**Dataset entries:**
· · · ·
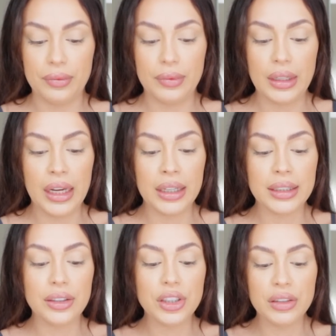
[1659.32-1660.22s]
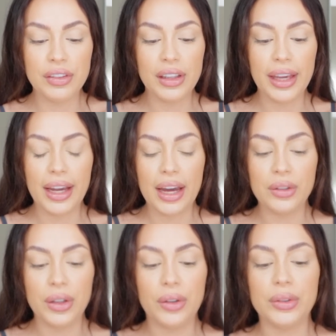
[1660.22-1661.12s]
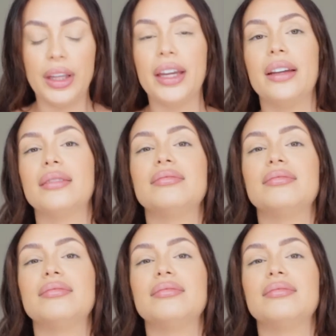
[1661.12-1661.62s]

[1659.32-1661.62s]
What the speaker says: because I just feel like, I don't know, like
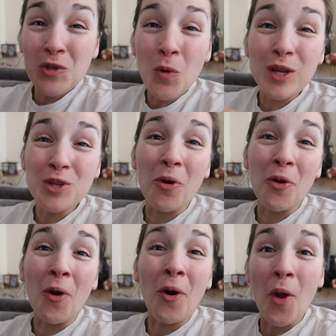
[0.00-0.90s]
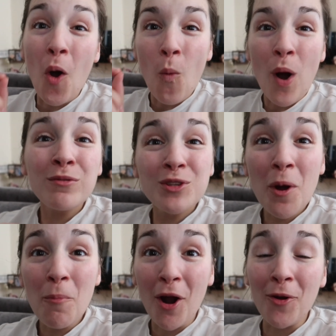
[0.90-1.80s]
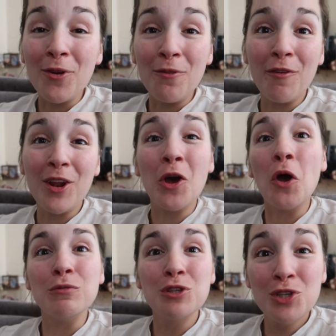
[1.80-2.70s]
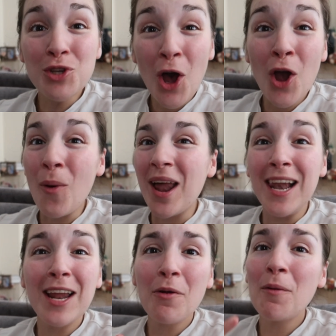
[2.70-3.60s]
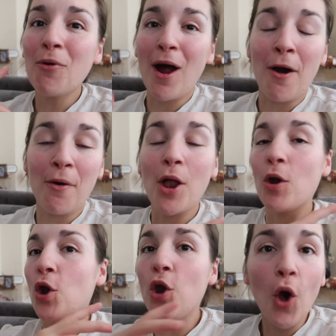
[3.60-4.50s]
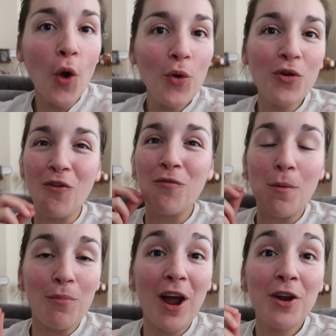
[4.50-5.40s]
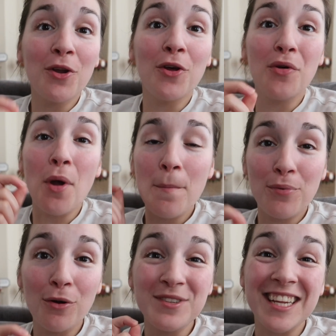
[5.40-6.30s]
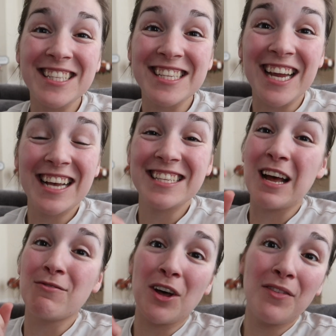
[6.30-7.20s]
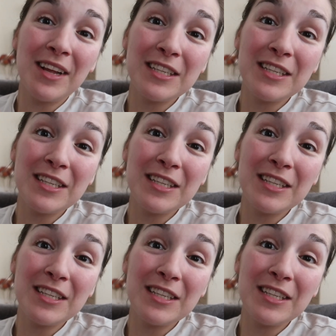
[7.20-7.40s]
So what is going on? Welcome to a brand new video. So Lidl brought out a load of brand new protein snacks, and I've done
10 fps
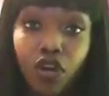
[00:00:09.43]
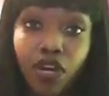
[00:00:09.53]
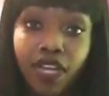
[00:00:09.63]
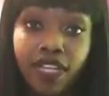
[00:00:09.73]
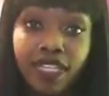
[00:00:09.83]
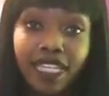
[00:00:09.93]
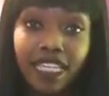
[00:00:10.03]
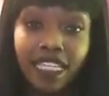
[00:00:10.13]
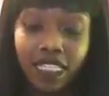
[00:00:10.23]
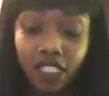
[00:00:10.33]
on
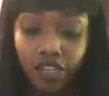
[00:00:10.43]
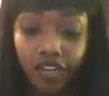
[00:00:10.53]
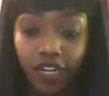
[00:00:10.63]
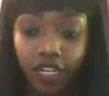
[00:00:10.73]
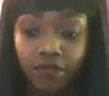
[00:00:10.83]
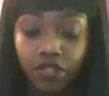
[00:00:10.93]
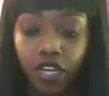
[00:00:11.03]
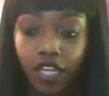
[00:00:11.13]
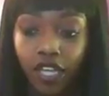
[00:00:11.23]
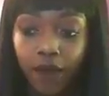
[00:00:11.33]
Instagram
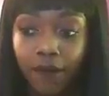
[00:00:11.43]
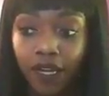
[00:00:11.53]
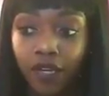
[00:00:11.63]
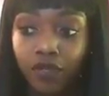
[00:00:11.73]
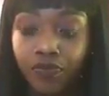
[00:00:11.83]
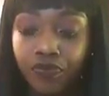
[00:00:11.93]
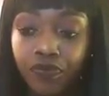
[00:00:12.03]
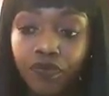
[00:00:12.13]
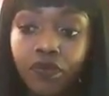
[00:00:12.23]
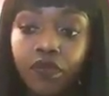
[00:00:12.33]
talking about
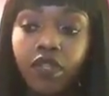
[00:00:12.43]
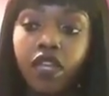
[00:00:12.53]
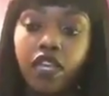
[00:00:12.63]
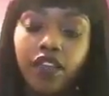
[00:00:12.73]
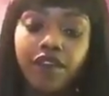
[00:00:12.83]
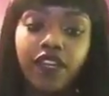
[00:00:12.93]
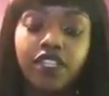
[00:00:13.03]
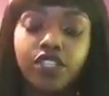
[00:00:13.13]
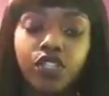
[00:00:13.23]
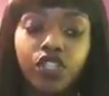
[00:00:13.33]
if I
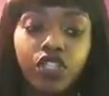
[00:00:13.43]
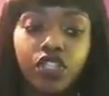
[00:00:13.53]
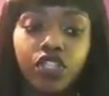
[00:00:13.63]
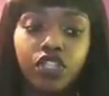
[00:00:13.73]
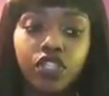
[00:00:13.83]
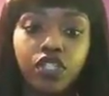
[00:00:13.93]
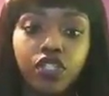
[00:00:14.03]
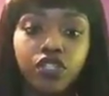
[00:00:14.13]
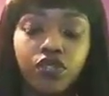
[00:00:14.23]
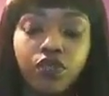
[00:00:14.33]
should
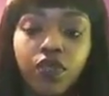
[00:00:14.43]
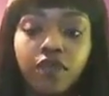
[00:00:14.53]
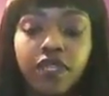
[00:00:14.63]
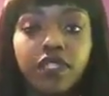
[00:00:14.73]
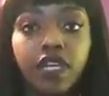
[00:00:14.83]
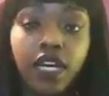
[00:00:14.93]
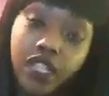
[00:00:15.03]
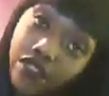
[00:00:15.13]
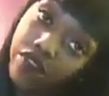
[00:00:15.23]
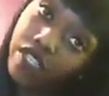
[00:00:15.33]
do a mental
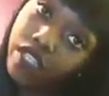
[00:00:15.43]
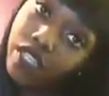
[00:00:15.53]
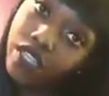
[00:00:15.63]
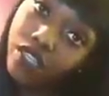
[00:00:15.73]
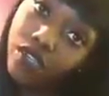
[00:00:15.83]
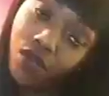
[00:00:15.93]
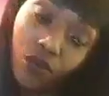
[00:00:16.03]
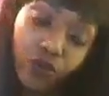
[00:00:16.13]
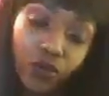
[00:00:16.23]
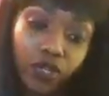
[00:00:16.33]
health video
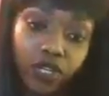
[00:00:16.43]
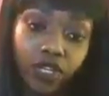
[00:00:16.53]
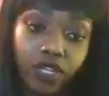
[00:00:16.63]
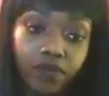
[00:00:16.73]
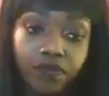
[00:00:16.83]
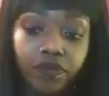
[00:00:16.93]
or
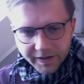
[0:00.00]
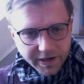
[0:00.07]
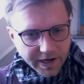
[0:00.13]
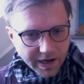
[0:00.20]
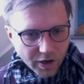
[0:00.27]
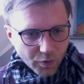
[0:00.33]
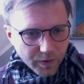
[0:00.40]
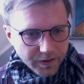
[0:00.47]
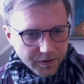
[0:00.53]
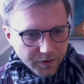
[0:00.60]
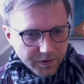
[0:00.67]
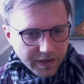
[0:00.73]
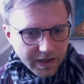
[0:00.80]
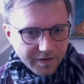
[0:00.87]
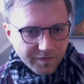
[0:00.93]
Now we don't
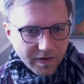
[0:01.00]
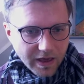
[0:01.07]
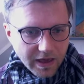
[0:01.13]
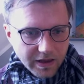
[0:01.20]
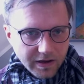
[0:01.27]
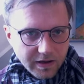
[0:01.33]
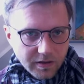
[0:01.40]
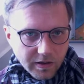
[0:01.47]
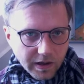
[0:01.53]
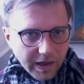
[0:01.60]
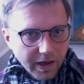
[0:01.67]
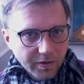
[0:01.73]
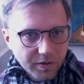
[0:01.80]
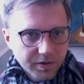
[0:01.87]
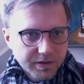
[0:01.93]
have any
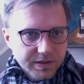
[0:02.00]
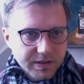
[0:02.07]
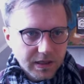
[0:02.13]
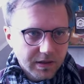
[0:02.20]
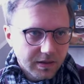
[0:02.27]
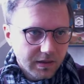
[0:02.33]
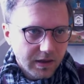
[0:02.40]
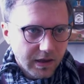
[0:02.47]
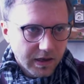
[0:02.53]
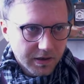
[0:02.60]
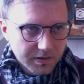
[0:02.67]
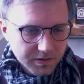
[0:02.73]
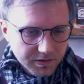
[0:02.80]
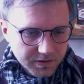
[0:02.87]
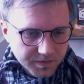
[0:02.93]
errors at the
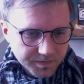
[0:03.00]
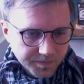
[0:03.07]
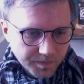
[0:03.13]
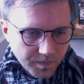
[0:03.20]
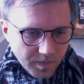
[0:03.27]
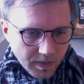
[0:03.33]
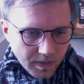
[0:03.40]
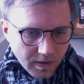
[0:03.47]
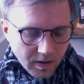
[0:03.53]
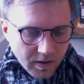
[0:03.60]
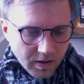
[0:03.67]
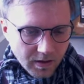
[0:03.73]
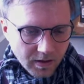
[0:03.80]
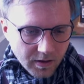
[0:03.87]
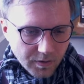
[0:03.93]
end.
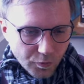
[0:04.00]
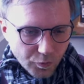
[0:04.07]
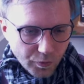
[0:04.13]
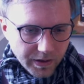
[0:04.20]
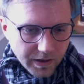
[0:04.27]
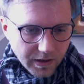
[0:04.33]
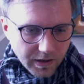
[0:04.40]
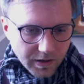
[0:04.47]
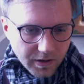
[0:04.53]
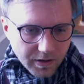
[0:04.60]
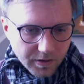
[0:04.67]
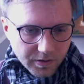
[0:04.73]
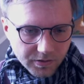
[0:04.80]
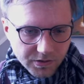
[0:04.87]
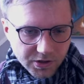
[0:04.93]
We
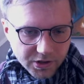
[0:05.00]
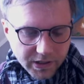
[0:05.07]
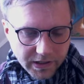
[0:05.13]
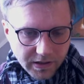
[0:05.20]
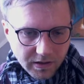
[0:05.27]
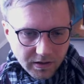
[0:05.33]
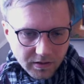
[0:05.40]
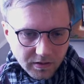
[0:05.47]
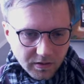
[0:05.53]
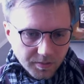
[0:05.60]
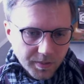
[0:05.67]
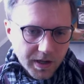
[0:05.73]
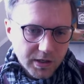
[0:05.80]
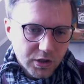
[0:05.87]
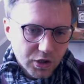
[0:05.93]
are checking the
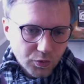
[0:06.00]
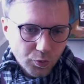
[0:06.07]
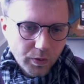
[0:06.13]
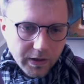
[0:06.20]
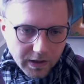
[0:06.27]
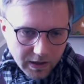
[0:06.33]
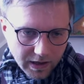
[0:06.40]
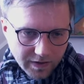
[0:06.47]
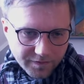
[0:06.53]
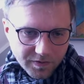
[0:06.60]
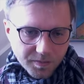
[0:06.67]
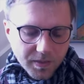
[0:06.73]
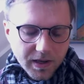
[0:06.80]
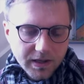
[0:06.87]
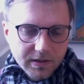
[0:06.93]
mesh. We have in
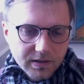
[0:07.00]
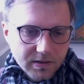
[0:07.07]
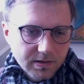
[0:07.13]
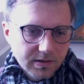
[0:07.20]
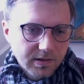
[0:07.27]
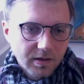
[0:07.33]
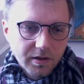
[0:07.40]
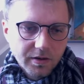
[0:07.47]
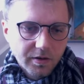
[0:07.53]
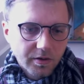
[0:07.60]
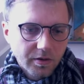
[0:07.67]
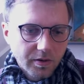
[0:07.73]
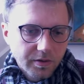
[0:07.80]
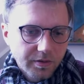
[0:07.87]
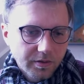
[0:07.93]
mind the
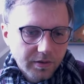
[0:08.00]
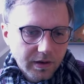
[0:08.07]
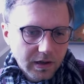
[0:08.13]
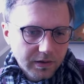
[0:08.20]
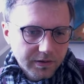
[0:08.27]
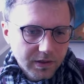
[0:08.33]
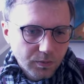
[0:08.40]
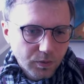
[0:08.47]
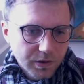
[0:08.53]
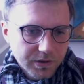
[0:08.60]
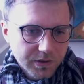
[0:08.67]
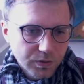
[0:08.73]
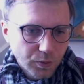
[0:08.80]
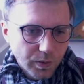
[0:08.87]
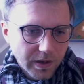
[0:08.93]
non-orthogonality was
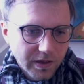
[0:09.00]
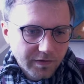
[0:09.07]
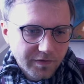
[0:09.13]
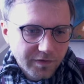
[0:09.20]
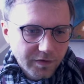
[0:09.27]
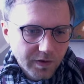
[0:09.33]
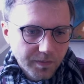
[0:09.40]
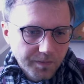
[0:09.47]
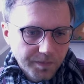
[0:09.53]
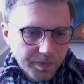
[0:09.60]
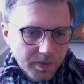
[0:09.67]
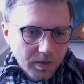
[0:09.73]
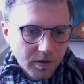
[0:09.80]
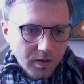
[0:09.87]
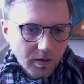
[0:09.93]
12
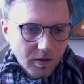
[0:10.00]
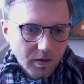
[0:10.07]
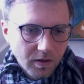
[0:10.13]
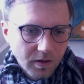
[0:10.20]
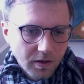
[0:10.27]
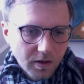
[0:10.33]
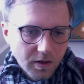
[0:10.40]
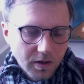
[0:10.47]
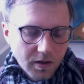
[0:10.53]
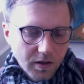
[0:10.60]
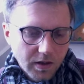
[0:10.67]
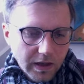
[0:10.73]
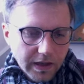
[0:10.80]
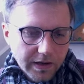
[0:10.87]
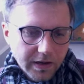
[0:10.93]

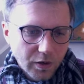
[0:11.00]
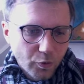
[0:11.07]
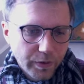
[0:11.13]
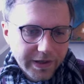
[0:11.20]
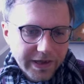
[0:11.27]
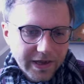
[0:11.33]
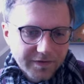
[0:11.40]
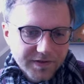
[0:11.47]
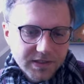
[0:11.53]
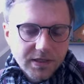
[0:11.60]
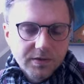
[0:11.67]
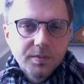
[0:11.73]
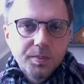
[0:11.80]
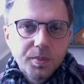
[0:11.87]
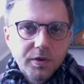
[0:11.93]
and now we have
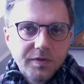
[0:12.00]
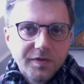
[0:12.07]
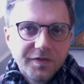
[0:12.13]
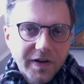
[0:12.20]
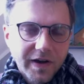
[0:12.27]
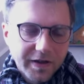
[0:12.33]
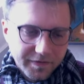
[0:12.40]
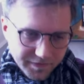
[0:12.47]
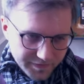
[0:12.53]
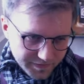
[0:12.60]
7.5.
· · · ·
Leave out the pictures; repeat the data exactly.

[1659.32-1660.22s]
[1660.22-1661.12s]
[1661.12-1661.62s]

[1659.32-1661.62s]
What the speaker says: because I just feel like, I don't know, like
[0.00-0.90s]
[0.90-1.80s]
[1.80-2.70s]
[2.70-3.60s]
[3.60-4.50s]
[4.50-5.40s]
[5.40-6.30s]
[6.30-7.20s]
[7.20-7.40s]
So what is going on? Welcome to a brand new video. So Lidl brought out a load of brand new protein snacks, and I've done
10 fps
[00:00:09.43]
[00:00:09.53]
[00:00:09.63]
[00:00:09.73]
[00:00:09.83]
[00:00:09.93]
[00:00:10.03]
[00:00:10.13]
[00:00:10.23]
[00:00:10.33]
on
[00:00:10.43]
[00:00:10.53]
[00:00:10.63]
[00:00:10.73]
[00:00:10.83]
[00:00:10.93]
[00:00:11.03]
[00:00:11.13]
[00:00:11.23]
[00:00:11.33]
Instagram
[00:00:11.43]
[00:00:11.53]
[00:00:11.63]
[00:00:11.73]
[00:00:11.83]
[00:00:11.93]
[00:00:12.03]
[00:00:12.13]
[00:00:12.23]
[00:00:12.33]
talking about
[00:00:12.43]
[00:00:12.53]
[00:00:12.63]
[00:00:12.73]
[00:00:12.83]
[00:00:12.93]
[00:00:13.03]
[00:00:13.13]
[00:00:13.23]
[00:00:13.33]
if I
[00:00:13.43]
[00:00:13.53]
[00:00:13.63]
[00:00:13.73]
[00:00:13.83]
[00:00:13.93]
[00:00:14.03]
[00:00:14.13]
[00:00:14.23]
[00:00:14.33]
should
[00:00:14.43]
[00:00:14.53]
[00:00:14.63]
[00:00:14.73]
[00:00:14.83]
[00:00:14.93]
[00:00:15.03]
[00:00:15.13]
[00:00:15.23]
[00:00:15.33]
do a mental
[00:00:15.43]
[00:00:15.53]
[00:00:15.63]
[00:00:15.73]
[00:00:15.83]
[00:00:15.93]
[00:00:16.03]
[00:00:16.13]
[00:00:16.23]
[00:00:16.33]
health video
[00:00:16.43]
[00:00:16.53]
[00:00:16.63]
[00:00:16.73]
[00:00:16.83]
[00:00:16.93]
or
[0:00.00]
[0:00.07]
[0:00.13]
[0:00.20]
[0:00.27]
[0:00.33]
[0:00.40]
[0:00.47]
[0:00.53]
[0:00.60]
[0:00.67]
[0:00.73]
[0:00.80]
[0:00.87]
[0:00.93]
Now we don't
[0:01.00]
[0:01.07]
[0:01.13]
[0:01.20]
[0:01.27]
[0:01.33]
[0:01.40]
[0:01.47]
[0:01.53]
[0:01.60]
[0:01.67]
[0:01.73]
[0:01.80]
[0:01.87]
[0:01.93]
have any
[0:02.00]
[0:02.07]
[0:02.13]
[0:02.20]
[0:02.27]
[0:02.33]
[0:02.40]
[0:02.47]
[0:02.53]
[0:02.60]
[0:02.67]
[0:02.73]
[0:02.80]
[0:02.87]
[0:02.93]
errors at the
[0:03.00]
[0:03.07]
[0:03.13]
[0:03.20]
[0:03.27]
[0:03.33]
[0:03.40]
[0:03.47]
[0:03.53]
[0:03.60]
[0:03.67]
[0:03.73]
[0:03.80]
[0:03.87]
[0:03.93]
end.
[0:04.00]
[0:04.07]
[0:04.13]
[0:04.20]
[0:04.27]
[0:04.33]
[0:04.40]
[0:04.47]
[0:04.53]
[0:04.60]
[0:04.67]
[0:04.73]
[0:04.80]
[0:04.87]
[0:04.93]
We
[0:05.00]
[0:05.07]
[0:05.13]
[0:05.20]
[0:05.27]
[0:05.33]
[0:05.40]
[0:05.47]
[0:05.53]
[0:05.60]
[0:05.67]
[0:05.73]
[0:05.80]
[0:05.87]
[0:05.93]
are checking the
[0:06.00]
[0:06.07]
[0:06.13]
[0:06.20]
[0:06.27]
[0:06.33]
[0:06.40]
[0:06.47]
[0:06.53]
[0:06.60]
[0:06.67]
[0:06.73]
[0:06.80]
[0:06.87]
[0:06.93]
mesh. We have in
[0:07.00]
[0:07.07]
[0:07.13]
[0:07.20]
[0:07.27]
[0:07.33]
[0:07.40]
[0:07.47]
[0:07.53]
[0:07.60]
[0:07.67]
[0:07.73]
[0:07.80]
[0:07.87]
[0:07.93]
mind the
[0:08.00]
[0:08.07]
[0:08.13]
[0:08.20]
[0:08.27]
[0:08.33]
[0:08.40]
[0:08.47]
[0:08.53]
[0:08.60]
[0:08.67]
[0:08.73]
[0:08.80]
[0:08.87]
[0:08.93]
non-orthogonality was
[0:09.00]
[0:09.07]
[0:09.13]
[0:09.20]
[0:09.27]
[0:09.33]
[0:09.40]
[0:09.47]
[0:09.53]
[0:09.60]
[0:09.67]
[0:09.73]
[0:09.80]
[0:09.87]
[0:09.93]
12
[0:10.00]
[0:10.07]
[0:10.13]
[0:10.20]
[0:10.27]
[0:10.33]
[0:10.40]
[0:10.47]
[0:10.53]
[0:10.60]
[0:10.67]
[0:10.73]
[0:10.80]
[0:10.87]
[0:10.93]

[0:11.00]
[0:11.07]
[0:11.13]
[0:11.20]
[0:11.27]
[0:11.33]
[0:11.40]
[0:11.47]
[0:11.53]
[0:11.60]
[0:11.67]
[0:11.73]
[0:11.80]
[0:11.87]
[0:11.93]
and now we have
[0:12.00]
[0:12.07]
[0:12.13]
[0:12.20]
[0:12.27]
[0:12.33]
[0:12.40]
[0:12.47]
[0:12.53]
[0:12.60]
7.5.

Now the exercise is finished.